The three Global Xpress satellites are scheduled for launch starting late this year and continuing through 2014. The satellites will be spaced to provide global coverage, with the exception of the polar regions.
Astrium, which is the space division of European aerospace conglomerate EADS, lost the competition to build the three Global Xpress satellites to Boeing Space and Intelligence Systems of El Segundo, Calif.
One of the reasons Boeing won the competition was its agreement to a take-or-pay contract with Inmarsat covering the High-Capacity Overlay capacity, which Boeing will be selling to the U.S. Defense Department and other government customers.

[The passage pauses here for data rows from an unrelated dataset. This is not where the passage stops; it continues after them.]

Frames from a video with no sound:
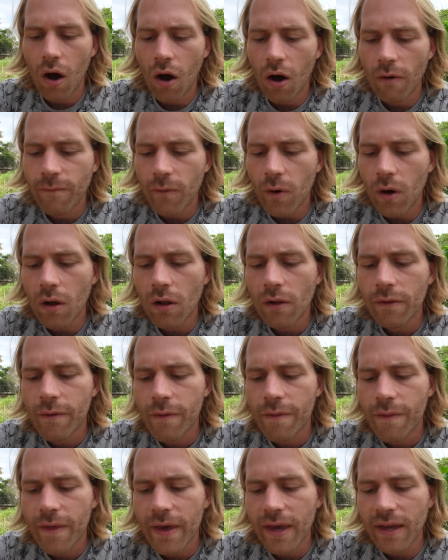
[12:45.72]
Of all the
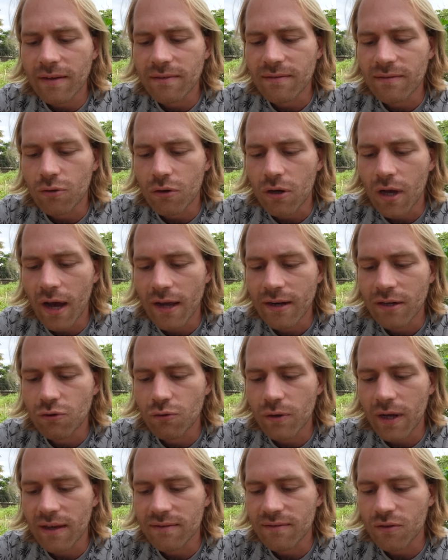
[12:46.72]
things your
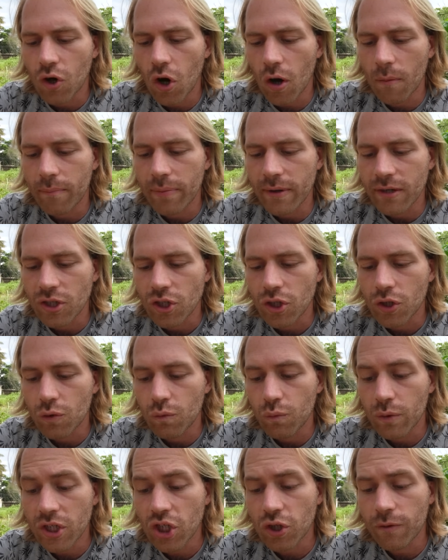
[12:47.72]
country has accomplished,
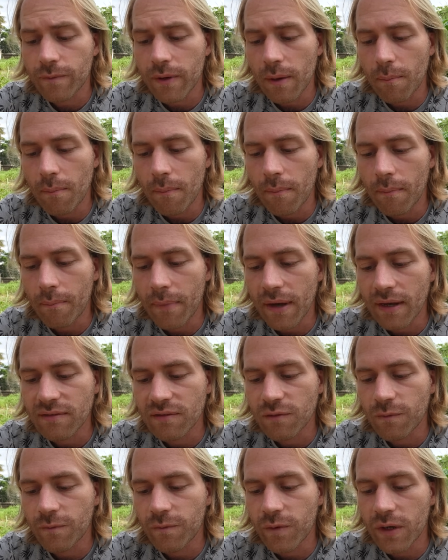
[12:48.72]
which of them
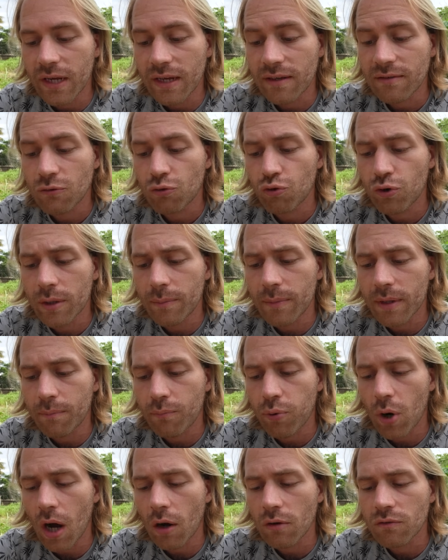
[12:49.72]
makes you feel extremely
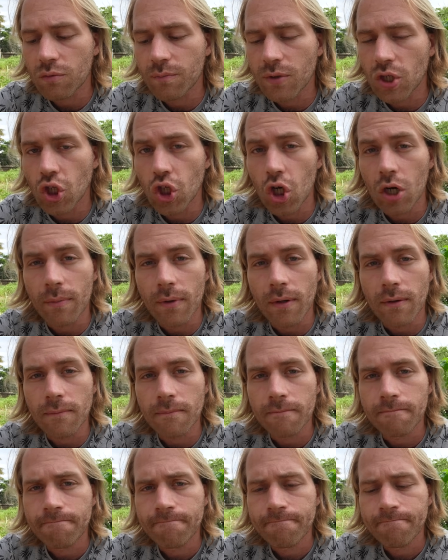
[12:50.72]
proud to be German?
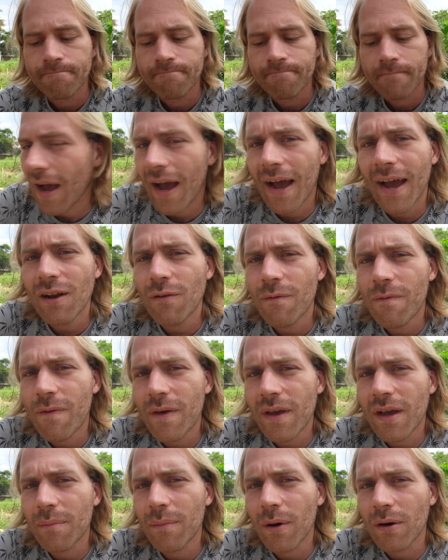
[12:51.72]
I had to
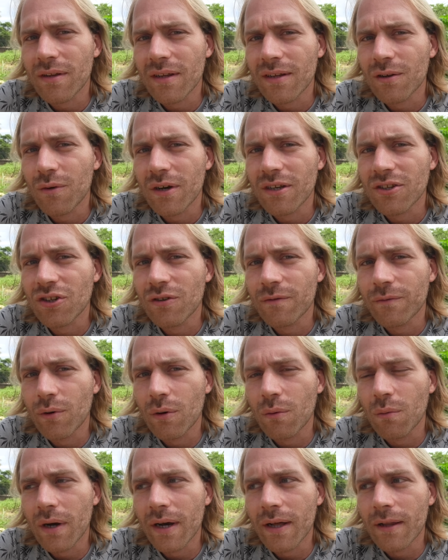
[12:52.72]
think about that question for
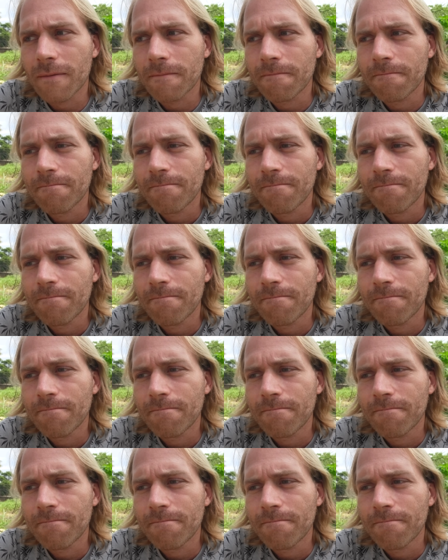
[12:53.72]
a while.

To facilitate its new business as a satellite bandwidth seller, Boeing created a new division, Boeing Commercial Satellite Services. In addition to selling the Global Xpress Ka-band, the Boeing services arm will be selling Inmarsat’s L-band as well.
Astrium Services owns the British Defence Ministry’s Skynet satellite fleet and operates them under a long-term services contract that enables Astrium to sell excess X-band capacity to other governments.
Commercial satellite fleet operator Telesat Canada’s recently launched Anik G1 telecommunications satellite carries an X-band payload that Telesat added on the assumption that it would find a buyer. Astrium Services agreed to purchase all the X-band capacity for the satellite’s full 15-year life.
With Anik G1 now operational since May at 107.3 degrees west, Astrium’s nine-satellite X-band fleet covers most of the world except for a slice of the Pacific Ocean.
With the Pacific Rim now a subject of greater U.S. military attention, Astrium Services is looking for a similar hosted-payload agreement to place X-band capacity on a satellite to be operated over the Pacific.
Dudok said the company is looking at several ways to fill the Pacific hole in its X-band portfolio, and that a hosted-payload deal is one possibility.
Including Anik G1, Astrium Services has 2.2 gigahertz of X-band capacity distributed over 75 transponders on nine satellites, Dudok said. The customer base now totals 20 governments including the NATO alliance, which booked Skynet capacity as part of a long-term contract.
He said the company is looking to expand its X-band customer base to civil government agencies and is seeking approval from customer governments to do so.